The mall is airy and bright, capturing the sunshine in a country where it rains a lot. Puffy white clouds could be seen by looking up while riding the escalators.

And it was packed from the start.

“It’s a community thing as well,” said Tracy Aldrich, 47, waiting to be one of the first to enter the new Uniqlo store. “You can come here and people watch.”

The mall is seen as one of the lasting legacies of the summer games — a permanent investment in a community that has often been starved for attention. Together with improved transport links, many hope the mall, and especially its jobs, will benefit locals.

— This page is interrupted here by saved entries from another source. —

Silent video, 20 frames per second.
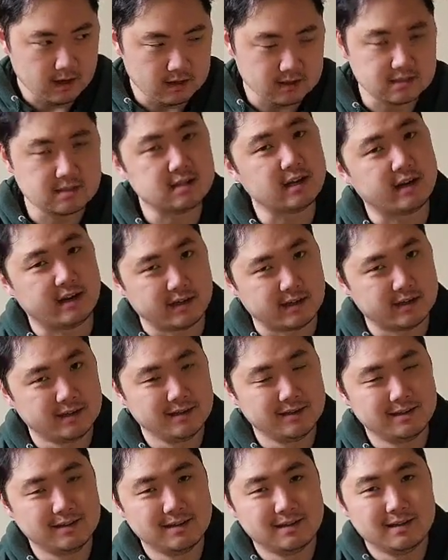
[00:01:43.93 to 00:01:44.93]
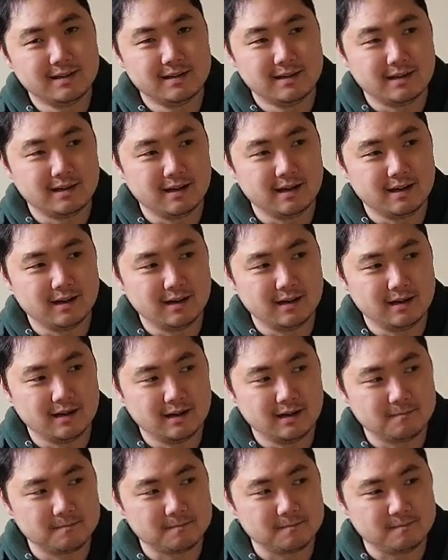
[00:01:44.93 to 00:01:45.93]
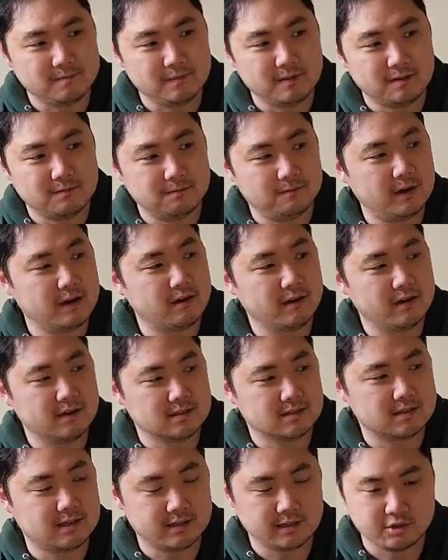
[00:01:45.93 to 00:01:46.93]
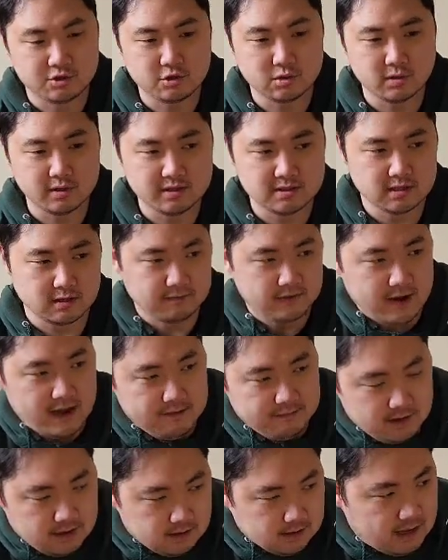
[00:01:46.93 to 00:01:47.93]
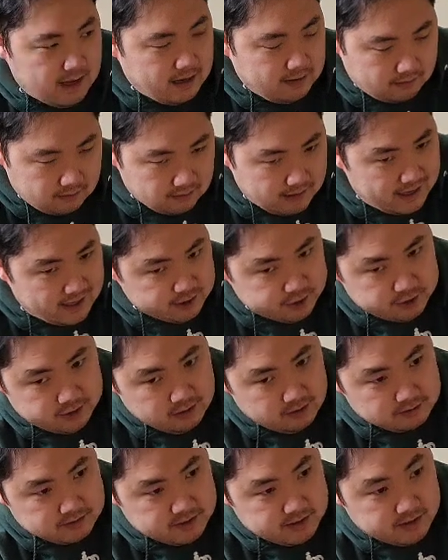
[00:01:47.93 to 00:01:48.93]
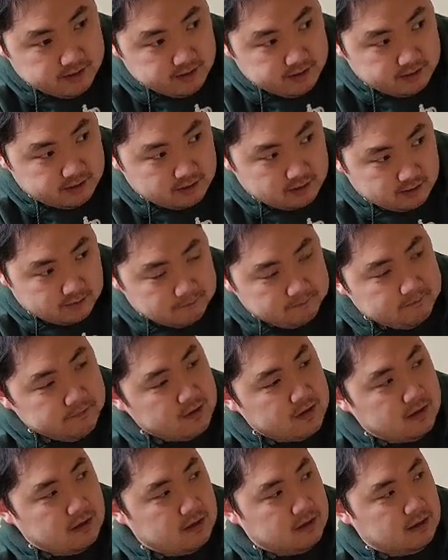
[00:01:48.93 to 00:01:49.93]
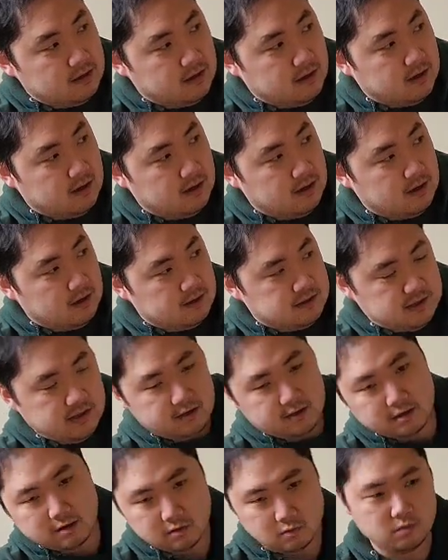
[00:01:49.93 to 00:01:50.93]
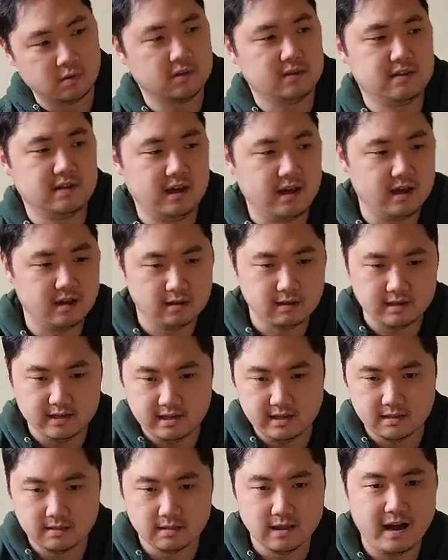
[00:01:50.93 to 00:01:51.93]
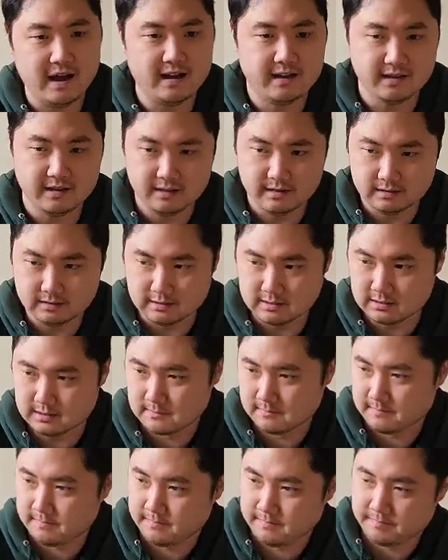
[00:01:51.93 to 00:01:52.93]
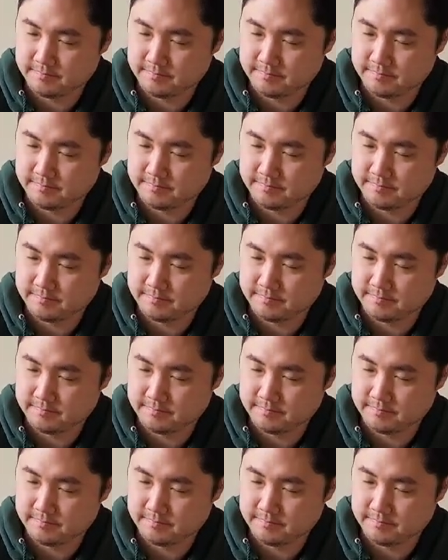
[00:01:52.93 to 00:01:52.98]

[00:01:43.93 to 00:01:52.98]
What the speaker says: aesthetic. A very aesthetic choice of having a lot of glass shelves here. Tinker with the LED lightings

A key goal with the Olympic development has been to link east London with its more prosperous neighborhoods in the west, raising living standards and leaving the community better off once the athletes leave.

“One of the fantastic things about the Olympics is that it brought together the community with the commitment to improving infrastructure,” said Peter M. Harris, the co-founder of the deluxe chocolate seller, Hotel Chocolate. “It’s not just about the 100 meters. It’s about going through difficult economic times.”

The mall is expected to create thousands of jobs, though exactly how many remained unclear. Frank Lowy, the chairman and co-founder of the Westfield Group, said 10,000 permanent jobs would be created, while London Mayor Boris Johnson insisted it was really 18,000 jobs.

Throwing himself into his role as chief Olympic cheerleader, Johnson all but jumped up and down as he prepared for the ribbon cutting, describing the mall as the greatest regeneration in eastern London “since the Middle Ages.”

“Yes! I can tell you I did some research this morning. It was in 1380 or thereabouts roughly,” Johnson said, “(that) the great London poet Geoffrey Chaucer dared to hint … (at) the cultural backwardness of Stratford.”

Johnson claimed that errant view would be forever banished.

“You’re going to hear more and more French spoken here in Stratford” as shoppers flood across the English Channel to seek cheaper Big Macs and Levis, he declared.

Amid his joy, there was a least one bad omen.

During Johnson’s interview with a radio station, a large glass roof tile — about 5 feet by 2 1/2 feet — fell to the ground and shattered. No one was hurt.